### PROBLEM DETAILS
Would you please restate the data exactly as it stands, apart from the pictures?

### MATERIAL SUPPLIED
========

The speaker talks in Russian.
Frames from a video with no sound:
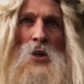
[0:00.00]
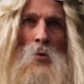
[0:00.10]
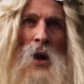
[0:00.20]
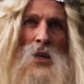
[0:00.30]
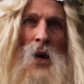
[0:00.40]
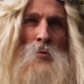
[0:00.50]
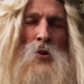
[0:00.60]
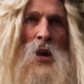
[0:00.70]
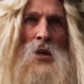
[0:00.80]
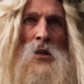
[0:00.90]
ты очнешься,
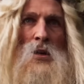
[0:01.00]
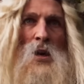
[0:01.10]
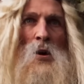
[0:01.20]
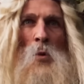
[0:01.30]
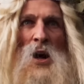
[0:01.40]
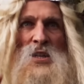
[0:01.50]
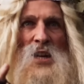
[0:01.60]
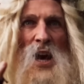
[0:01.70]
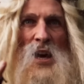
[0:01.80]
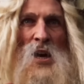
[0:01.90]
Грег!
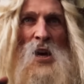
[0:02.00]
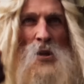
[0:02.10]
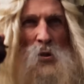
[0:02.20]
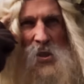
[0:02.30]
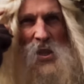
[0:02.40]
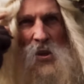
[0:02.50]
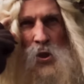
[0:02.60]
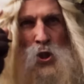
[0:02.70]
Однажды ты увидишь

========

### RESPONSE
The speaker talks in Russian.
Frames from a video with no sound:
[0:00.00]
[0:00.10]
[0:00.20]
[0:00.30]
[0:00.40]
[0:00.50]
[0:00.60]
[0:00.70]
[0:00.80]
[0:00.90]
ты очнешься,
[0:01.00]
[0:01.10]
[0:01.20]
[0:01.30]
[0:01.40]
[0:01.50]
[0:01.60]
[0:01.70]
[0:01.80]
[0:01.90]
Грег!
[0:02.00]
[0:02.10]
[0:02.20]
[0:02.30]
[0:02.40]
[0:02.50]
[0:02.60]
[0:02.70]
Однажды ты увидишь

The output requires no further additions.